Skip the pictures. Quote every line below, exactly, from the one with "(0.00 s to 1.00 s)" through the final line.
--- Task input ---
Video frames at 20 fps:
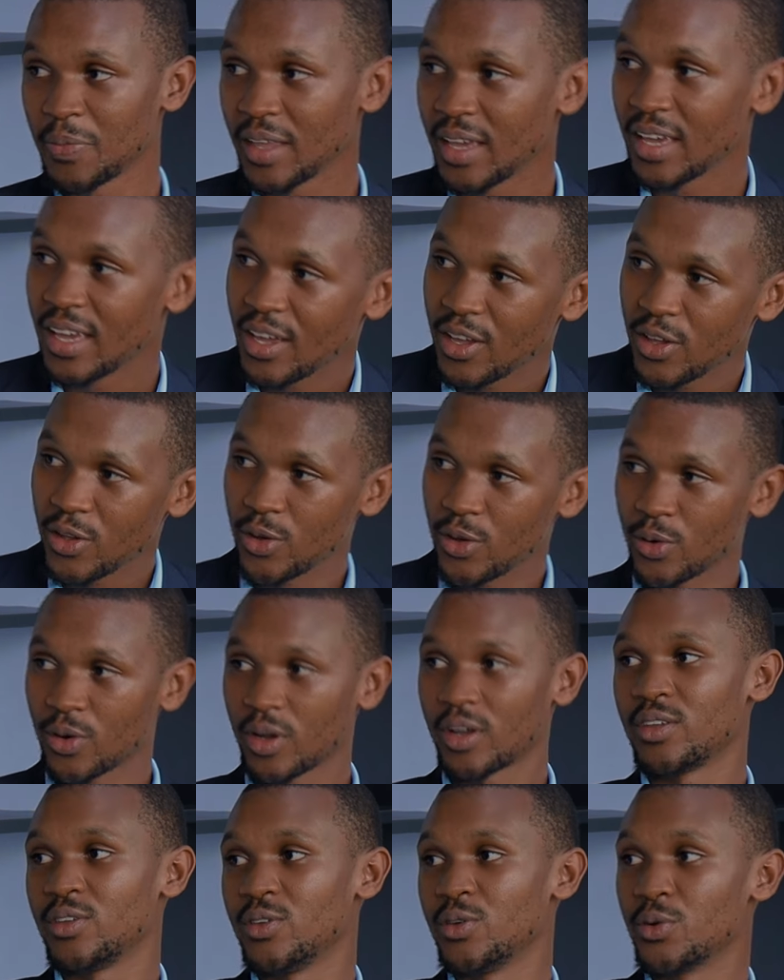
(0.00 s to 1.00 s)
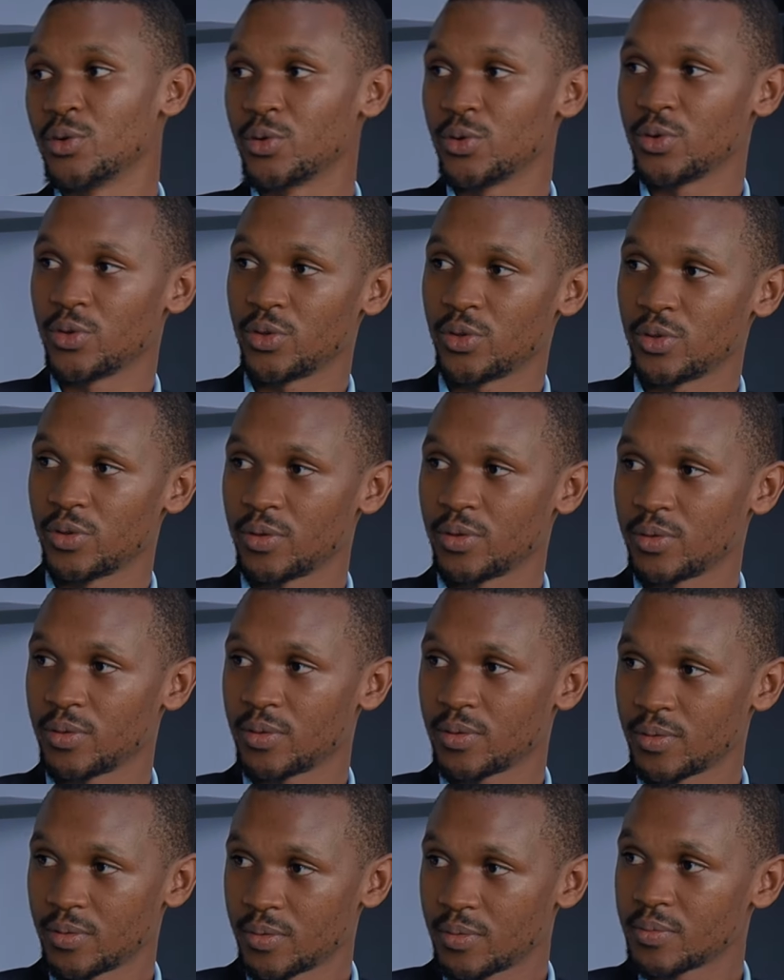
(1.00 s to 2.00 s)
Oh, that's you, nice. You Wait,
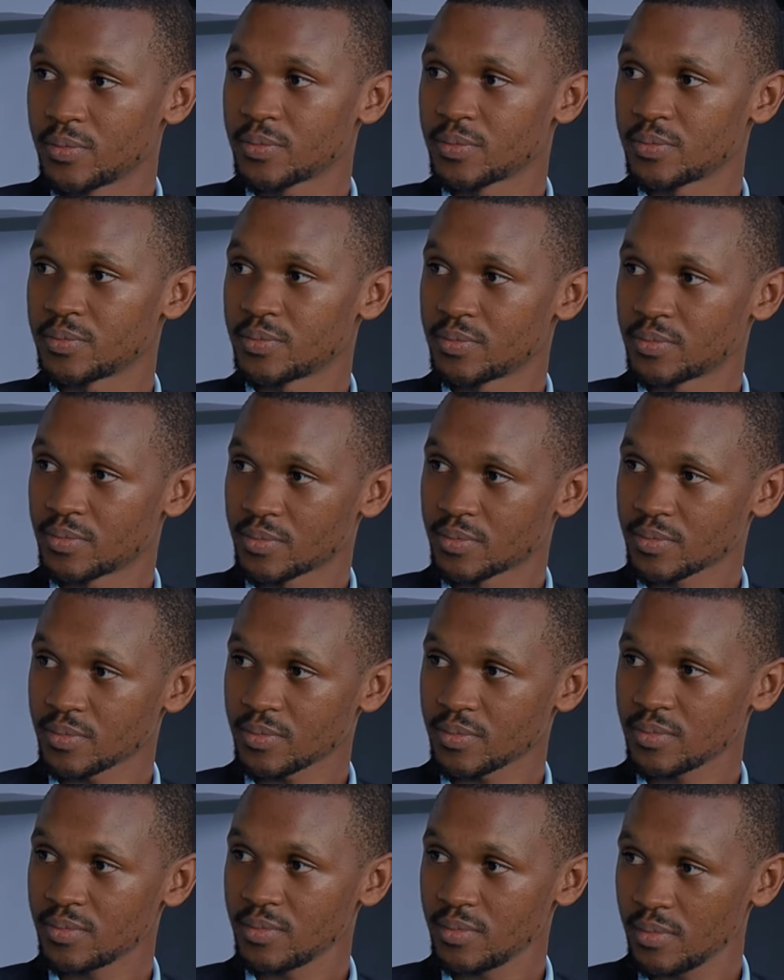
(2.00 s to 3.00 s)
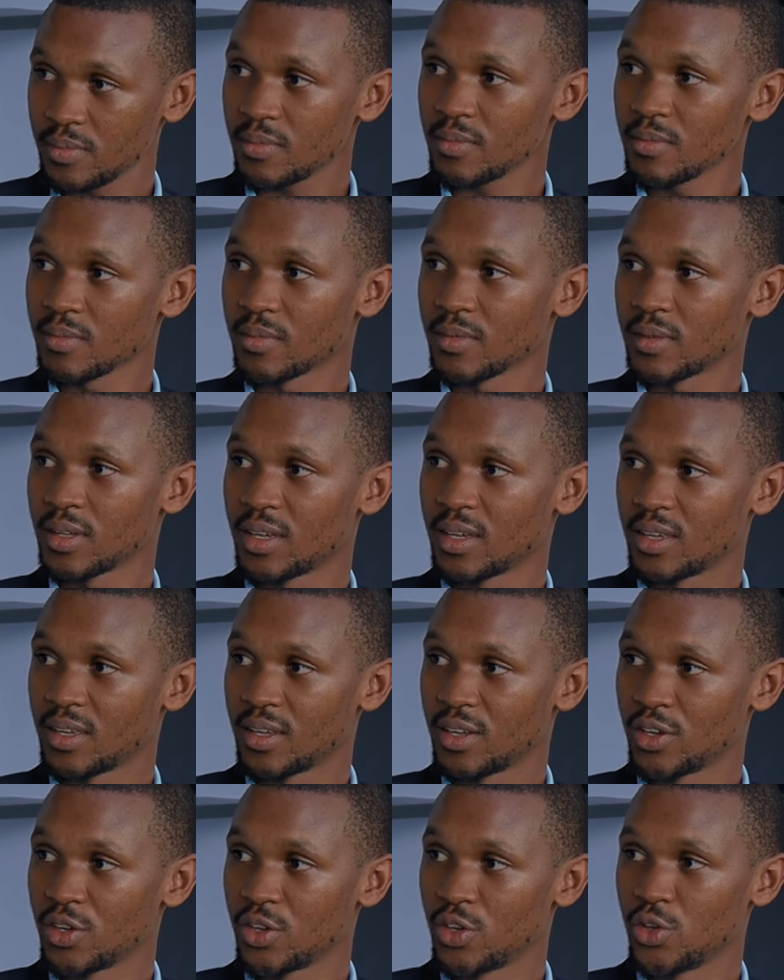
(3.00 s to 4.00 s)
so dania juice, you blend, I blend
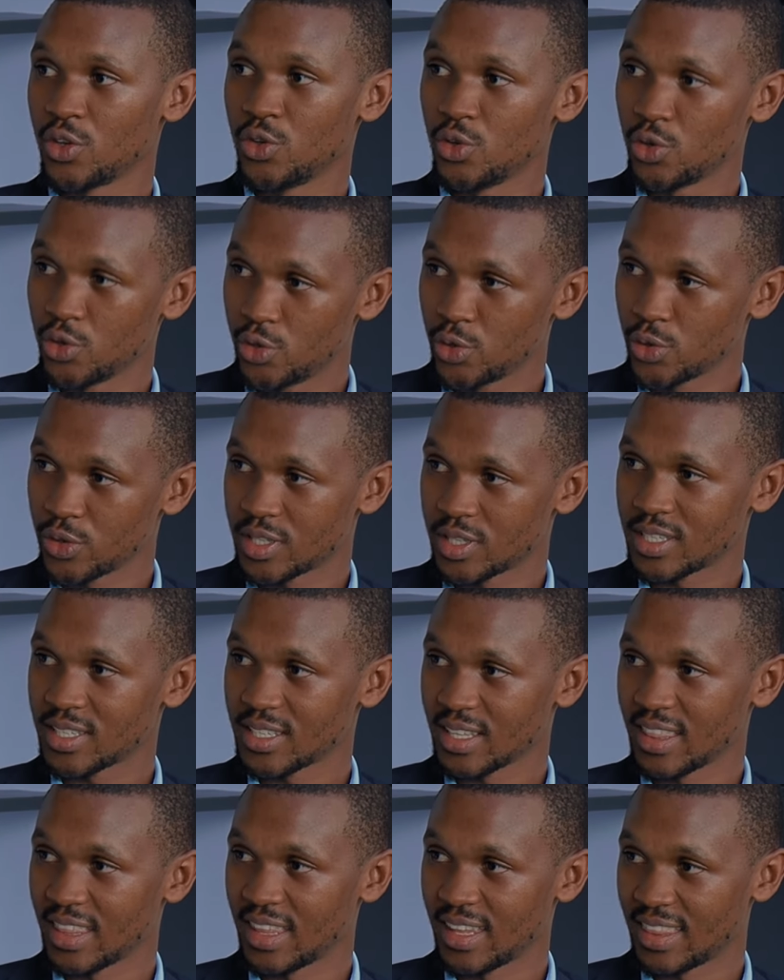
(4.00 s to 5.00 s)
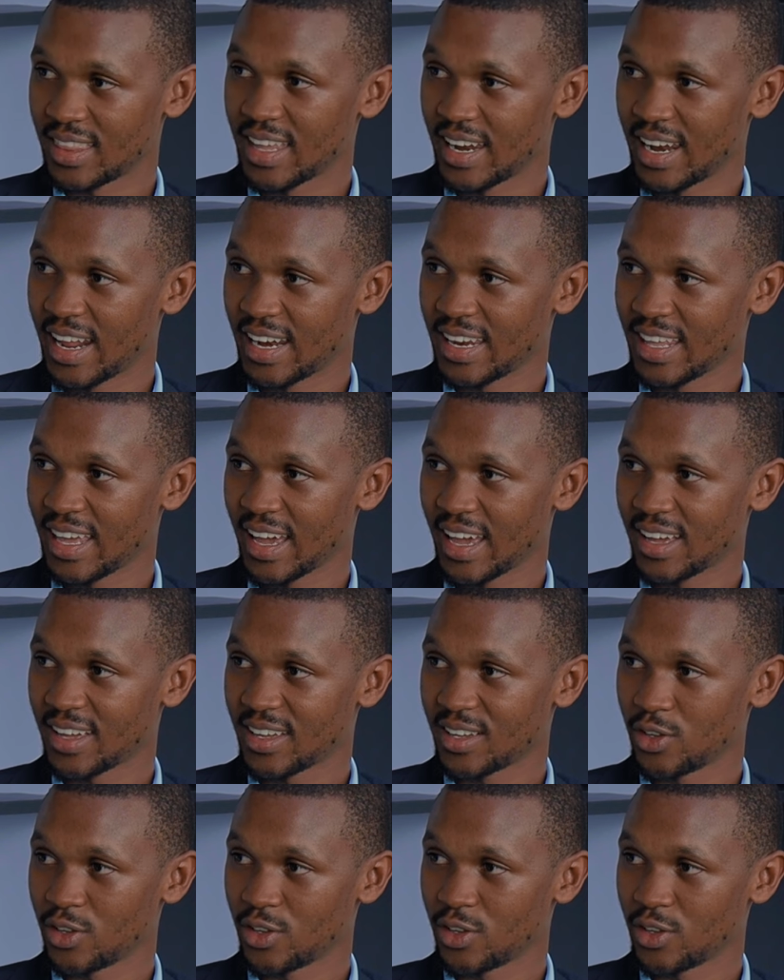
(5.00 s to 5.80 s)
the juice? You juice the, the dania.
---
### Task response
(0.00 s to 1.00 s)
(1.00 s to 2.00 s)
Oh, that's you, nice. You Wait,
(2.00 s to 3.00 s)
(3.00 s to 4.00 s)
so dania juice, you blend, I blend
(4.00 s to 5.00 s)
(5.00 s to 5.80 s)
the juice? You juice the, the dania.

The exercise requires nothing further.